Lawmakers in Russian-occupied Abkhazia passed legislative changes that will pave the way for the ethnic Georgian majority of Gali district to obtain passports by “restoring Abkhazian ethnicity,” Sokhumi-based Nuzhnaya Gazeta reported.
There are some 30,000 ethnic Georgians in Gali who were stripped of all political rights after Kremlin-backed authorities stripped them of Abkhazian “citizenship” in 2014 and 2017.
But residents of Gali would have to change their Georgian surnames to Abkhazian surnames to get the papers.
The amendment package went through almost a year of legislative process, after the “speaker of parliament” Valery Kvarchia introduced the relevant bill in March 2021.
A new clause introduced today in Abkhazia’s law on civil status documents provides that foreign citizens and stateless persons residing in Abkhazia now enjoy said right to “restore Abkhazian ethnicity,” according to Sokhumi-based agency Apsnypress.
The package also included amendments to the Civil Code that introduced “restoration of Abkhazian ethnicity” as one of the personal status laws.
Notably, Article 5(a) of the Occupied Region’s “Citizenship” Law defines all people of Abkhazian ethnicity as “citizens” regardless of their place of residence or whether they hold citizenship of a foreign state, unless they endorse one “Change”. the sovereign status” of Abkhazia, among others.
Therefore, ahead of the final vote, some Abkhaz lawmakers expressed concerns about the proposed changes, arguing that the new rules could allow Georgian citizens to obtain Abkhaz “citizenship”.
Meanwhile, spokesman Valery Kvarchia backed the package, stressing that “however we vote for these changes will remain in history,” Apsnypress reported.
Another lawmaker, Givi Kvarchia, argued that approving the changes would mean a return to “historical justice”, arguing that in the 1930s thousands of Abkhazians were forced to change their ethnic identities.
Lawmakers cited a long-standing claim by Sokhumi that Gali’s native ethnic Georgian population are in fact ethnic Abkhazians who were “Georgianized” during the Soviet Union.
The Tbilisi-based Abkhaz Supreme Council, Abkhazia’s exiled legitimate legislature, has previously called such claims a “pseudo-historical theory” and a “blatant lie.”
The Council has also described suggestions by the previous, Kremlin-backed leadership, residents of Gali had political rights only through “restoration of Abkhazian ethnicity” as “unacceptable experiments on the Georgian population” and “a new form of discrimination against Georgians – an attempt to forcibly reassign their ethnicity.” change”.
The move also has opponents in occupied Abkhazia, where an influential group of hard-line Abkhazian war veterans warned lawmakers as early as April 2021 not to endorse the laws now being passed.
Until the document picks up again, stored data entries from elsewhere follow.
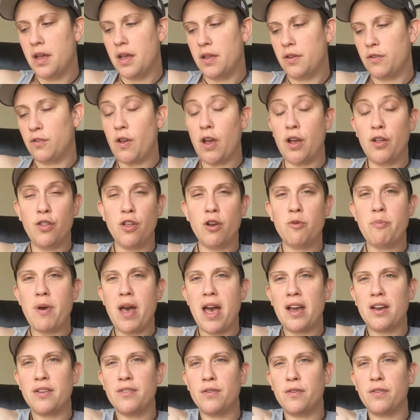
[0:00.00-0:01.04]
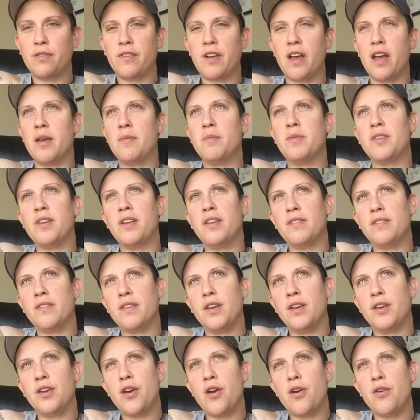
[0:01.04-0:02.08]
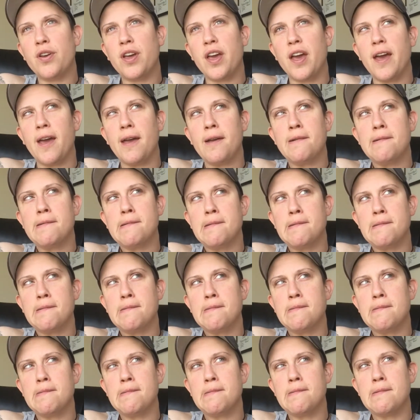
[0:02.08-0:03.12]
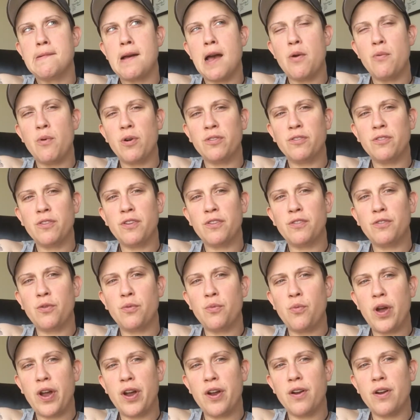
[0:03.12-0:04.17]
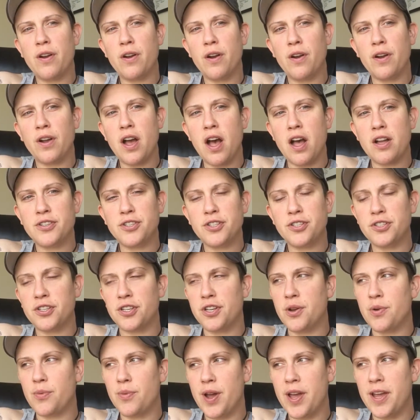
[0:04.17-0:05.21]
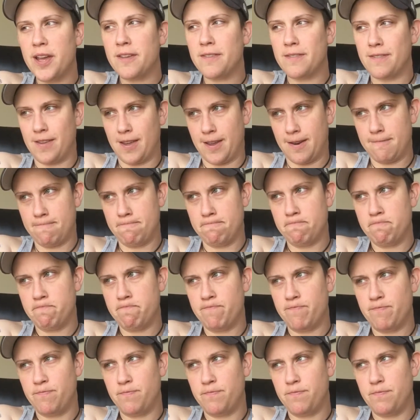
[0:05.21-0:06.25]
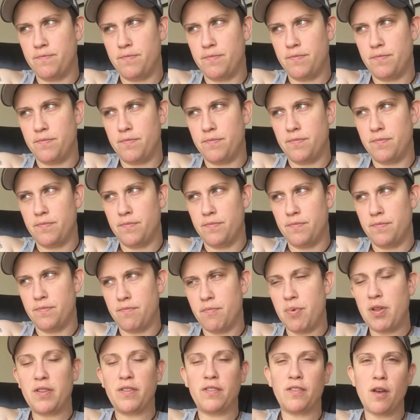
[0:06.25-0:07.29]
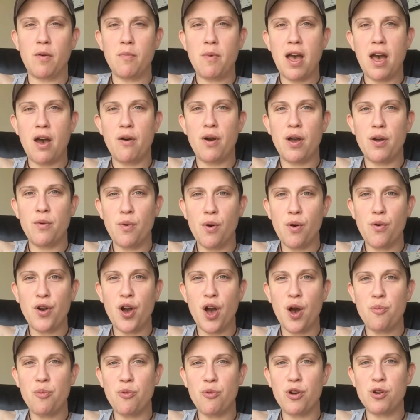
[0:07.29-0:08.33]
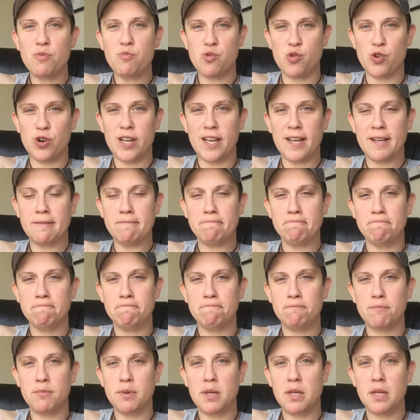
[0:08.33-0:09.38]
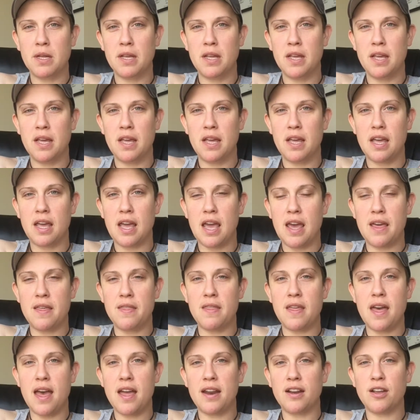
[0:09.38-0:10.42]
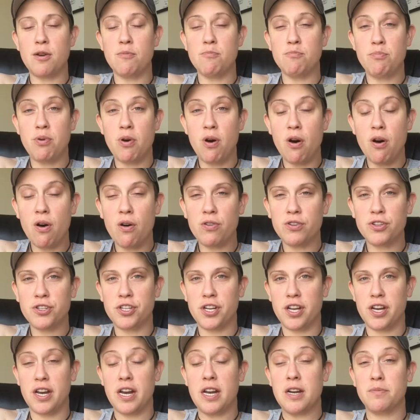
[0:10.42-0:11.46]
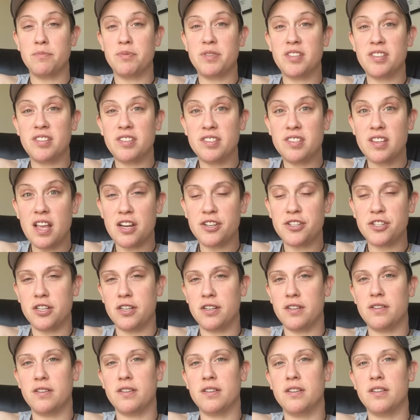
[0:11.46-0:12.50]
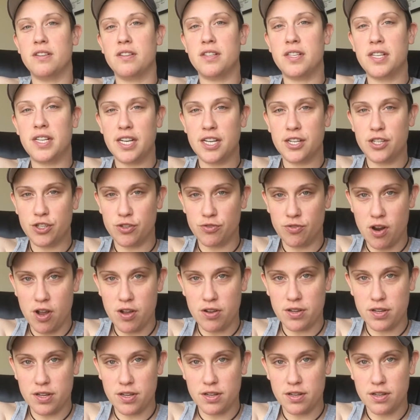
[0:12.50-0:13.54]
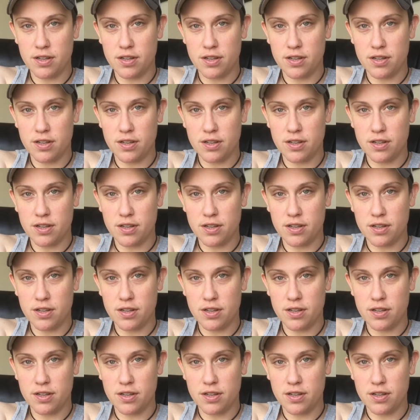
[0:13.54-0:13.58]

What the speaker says: So I look back at those times and I think, okay, I wasn't as aware or consciously awake then, but somehow I woke up one morning and that compulsion and obsession to get drunk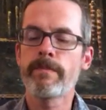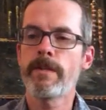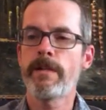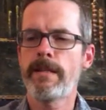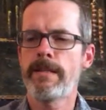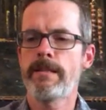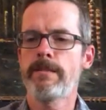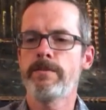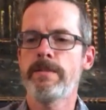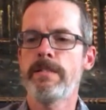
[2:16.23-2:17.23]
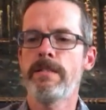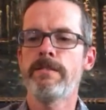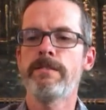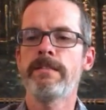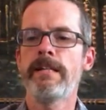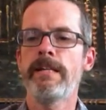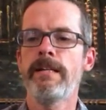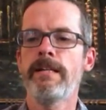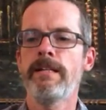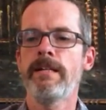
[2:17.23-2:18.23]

I think this is a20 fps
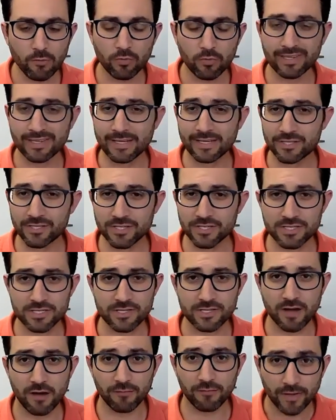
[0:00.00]
religious
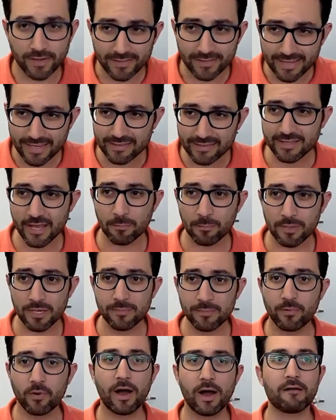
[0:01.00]
stuff, like things that
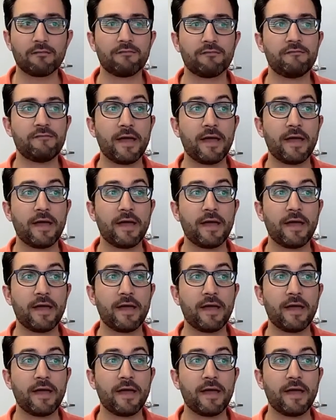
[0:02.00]
people have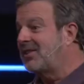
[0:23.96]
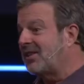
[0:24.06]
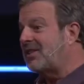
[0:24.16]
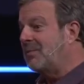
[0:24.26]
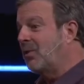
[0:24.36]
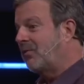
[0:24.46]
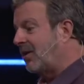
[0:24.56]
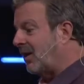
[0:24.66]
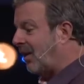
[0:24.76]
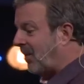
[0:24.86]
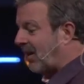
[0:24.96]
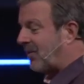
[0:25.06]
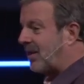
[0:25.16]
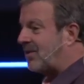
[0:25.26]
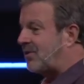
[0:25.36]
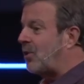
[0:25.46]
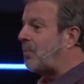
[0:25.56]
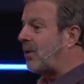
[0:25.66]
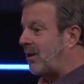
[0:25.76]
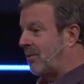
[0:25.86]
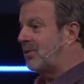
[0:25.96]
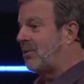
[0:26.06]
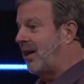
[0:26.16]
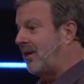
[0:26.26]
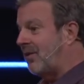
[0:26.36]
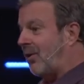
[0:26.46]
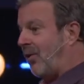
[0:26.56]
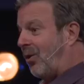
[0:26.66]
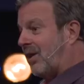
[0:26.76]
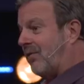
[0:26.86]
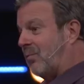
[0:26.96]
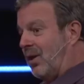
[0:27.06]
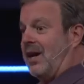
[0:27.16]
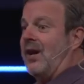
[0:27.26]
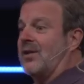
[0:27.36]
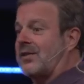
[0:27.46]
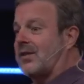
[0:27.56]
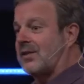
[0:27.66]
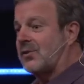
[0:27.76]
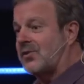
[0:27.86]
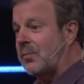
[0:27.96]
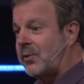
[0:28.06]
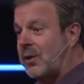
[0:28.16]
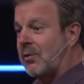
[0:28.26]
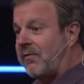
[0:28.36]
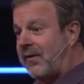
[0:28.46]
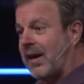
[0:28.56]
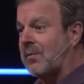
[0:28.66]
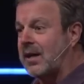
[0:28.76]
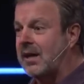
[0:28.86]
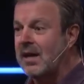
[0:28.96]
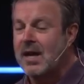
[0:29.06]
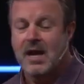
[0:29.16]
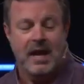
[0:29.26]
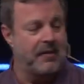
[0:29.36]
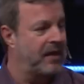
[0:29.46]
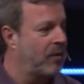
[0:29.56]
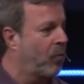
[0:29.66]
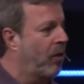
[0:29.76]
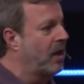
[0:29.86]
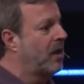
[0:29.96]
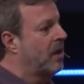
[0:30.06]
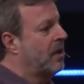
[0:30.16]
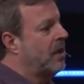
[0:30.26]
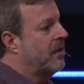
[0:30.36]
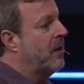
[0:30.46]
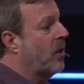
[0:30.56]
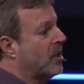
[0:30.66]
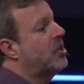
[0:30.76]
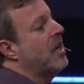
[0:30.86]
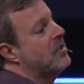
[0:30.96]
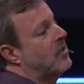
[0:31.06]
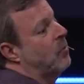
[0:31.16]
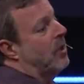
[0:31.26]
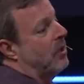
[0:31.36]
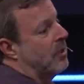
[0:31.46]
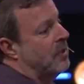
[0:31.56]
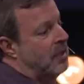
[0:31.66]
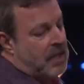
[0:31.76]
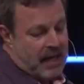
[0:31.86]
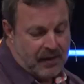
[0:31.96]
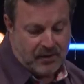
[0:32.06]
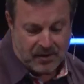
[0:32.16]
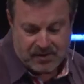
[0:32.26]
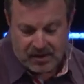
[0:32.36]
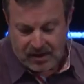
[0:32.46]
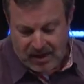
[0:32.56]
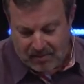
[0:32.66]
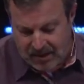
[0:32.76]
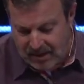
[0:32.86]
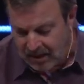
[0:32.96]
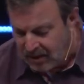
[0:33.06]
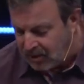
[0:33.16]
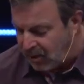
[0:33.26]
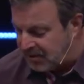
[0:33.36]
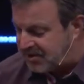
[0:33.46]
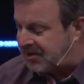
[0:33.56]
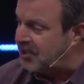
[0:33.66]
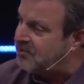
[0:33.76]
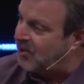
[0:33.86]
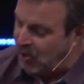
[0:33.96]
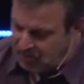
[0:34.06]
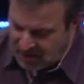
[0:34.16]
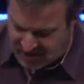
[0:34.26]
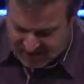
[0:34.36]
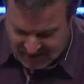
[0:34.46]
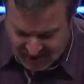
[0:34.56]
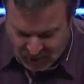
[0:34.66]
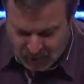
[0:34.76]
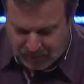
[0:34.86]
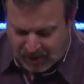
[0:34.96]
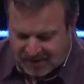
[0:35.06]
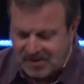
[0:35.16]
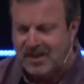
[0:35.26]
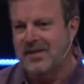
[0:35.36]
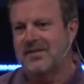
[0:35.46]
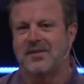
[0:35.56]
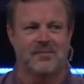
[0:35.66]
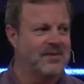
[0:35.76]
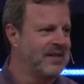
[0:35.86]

Disney movie about these superheroes, right? That all live in one house, this superhero family, and they want to change the world, and there's an enemy called Syndrome who plots against them.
The same group has in the past abused Proposals by the Abkhaz leadership under Aslan Bzhania to unconditionally issue Abkhaz passports to Gali-Georgians.
The residents of Gali were internally displaced during the armed conflict of the 1990s but subsequently returned to occupied Abkhazia. The absolute majority of residents of Gali hold Georgian citizenship.
Tbilisi has repeatedly raised the issue of discrimination against ethnic Georgians in Abkhazia, including their inability to receive education in their mother tongue.